Price. My understanding, anecdotally at least, is that BBB's interface has been tamed somewhat, which is great....but the price hasn't been. I welcome all additions to the sampling/modeling of horns that have a more reasonable price tag. Throw me a bone, ( trombone, that is) with the quality of 'The Trumpet' and Mr Sexy sax...I'd be happy, and it would add some needed realism to my work at a lower price. I look forward to hearing Chris Hein's work as well. Give me competition!


----------



## JacquesMathias (Oct 29, 2008)

Peter and Giorgio, (sorry, a bit late on this one)

It sounds amazing!

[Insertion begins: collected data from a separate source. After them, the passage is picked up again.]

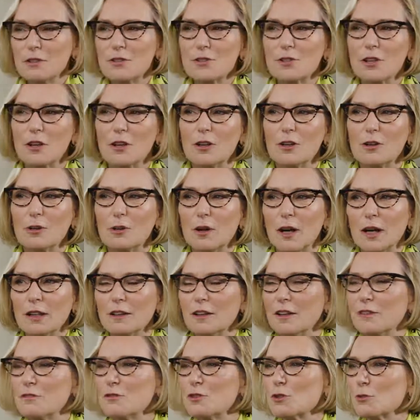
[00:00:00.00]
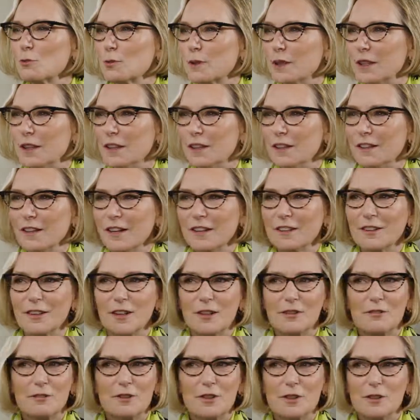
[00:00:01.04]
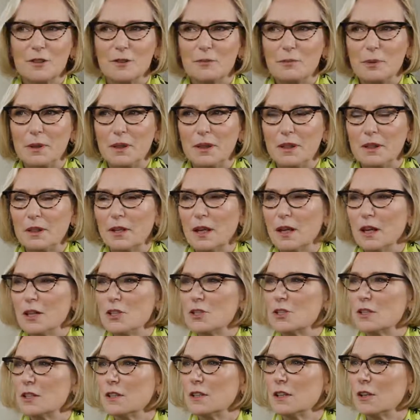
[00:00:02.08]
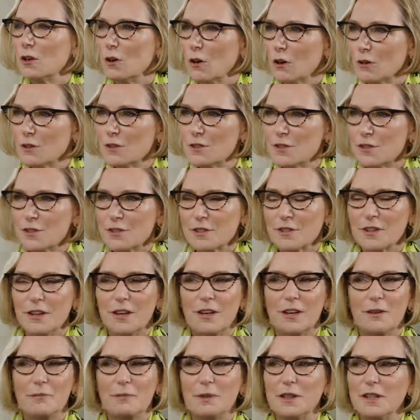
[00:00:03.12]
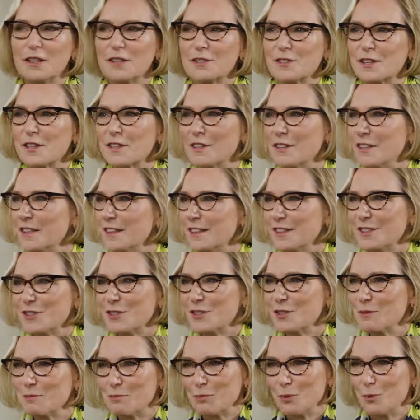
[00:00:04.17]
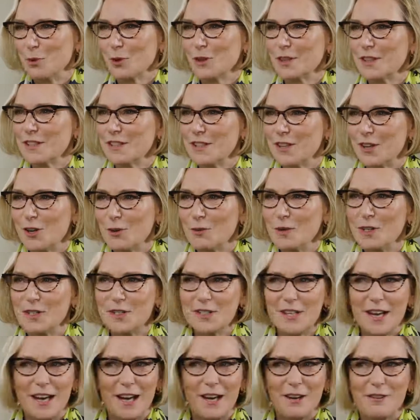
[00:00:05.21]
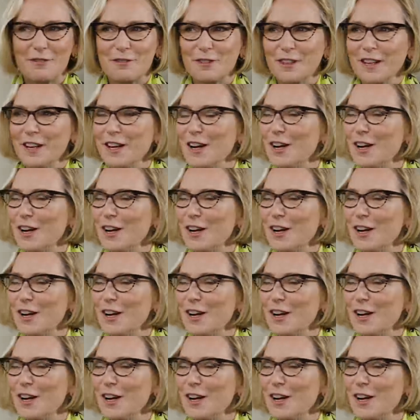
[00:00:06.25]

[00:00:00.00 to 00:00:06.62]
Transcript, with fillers: So I love to read. I love to be engaged in the arts um, because I think it's important to always have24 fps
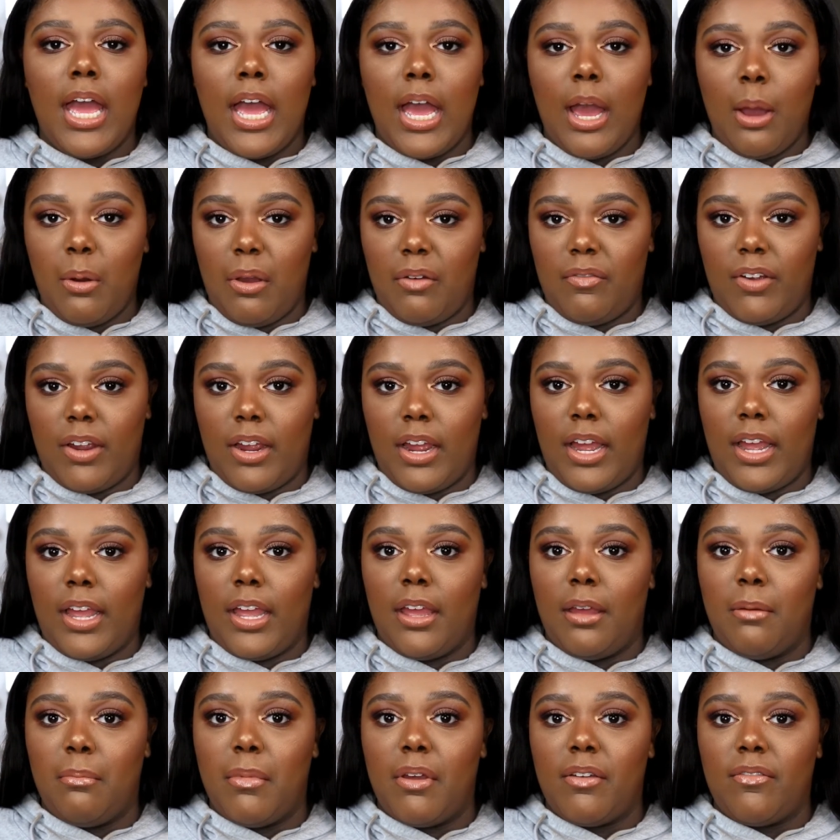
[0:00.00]
However, I
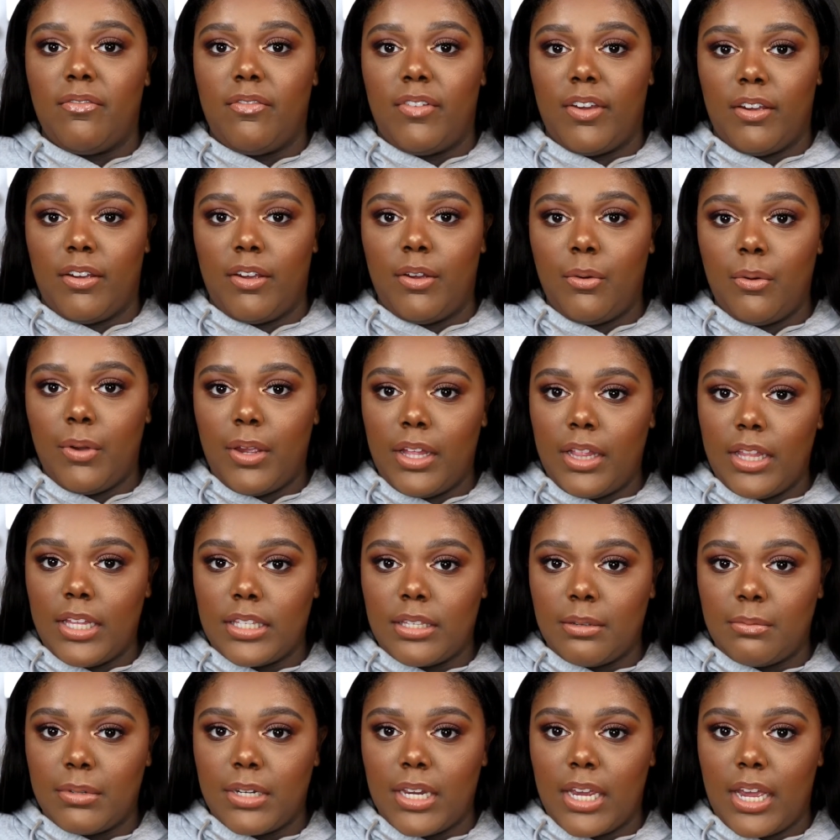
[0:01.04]
am very oily
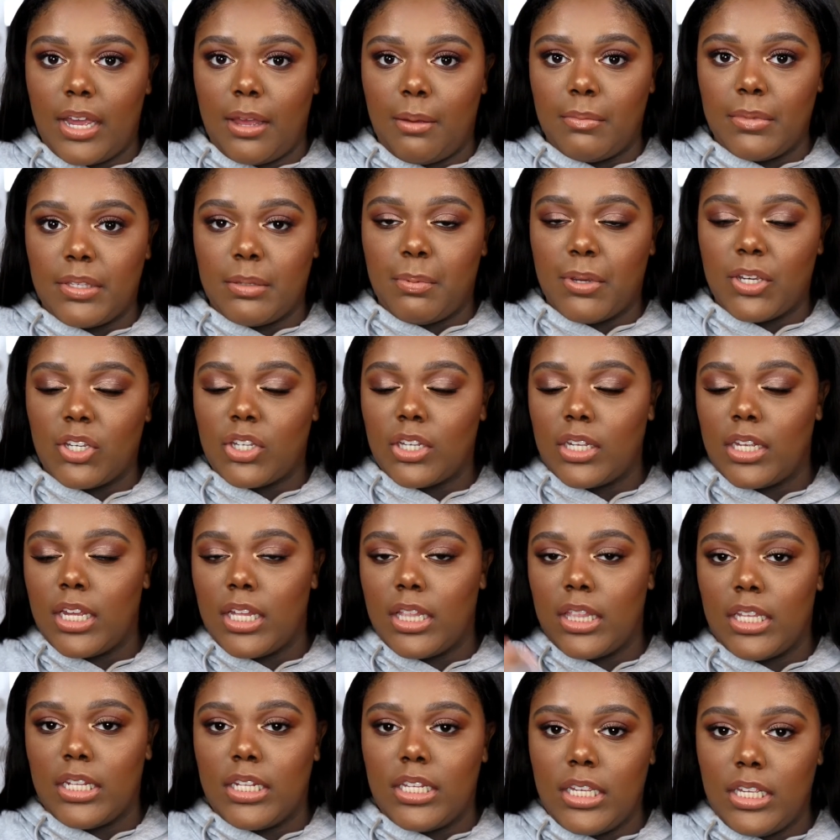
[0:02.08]
sometimes, especially
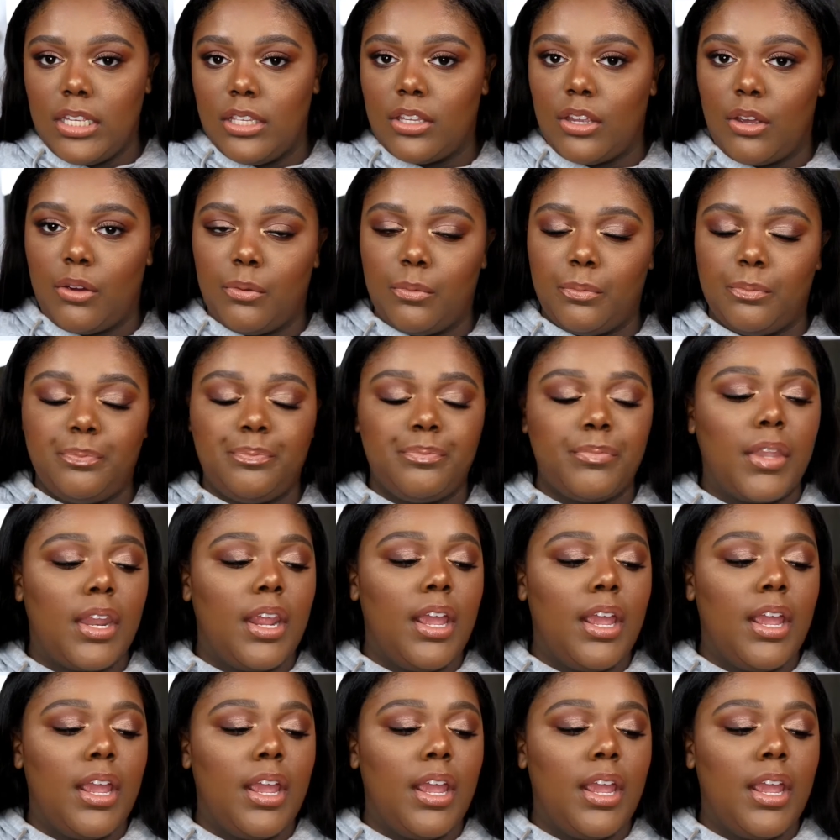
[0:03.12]
in the T-zone.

Incredible addition to the sample modeling world! 

Stefano, great demo man! 

Best,

Jacques.


----------



## Stefano Lucato (Nov 4, 2008)

-
Thanks Jacques.  

This simple demo aims to show how easy one can play in real time, using just a few controllers, several articulations like: Staccato, Legato, Sforzato, controllable Crescendo & Diminuendo, Vibrato, Grace note, Accidental(bend-in), BendDown, Trills, Harmonics etc.
Differently from conventional, sample-based libraries, no sampled articulations were used for this demo. In fact, we are talking of a real/virtual instrument 

Best,

SL
-


----------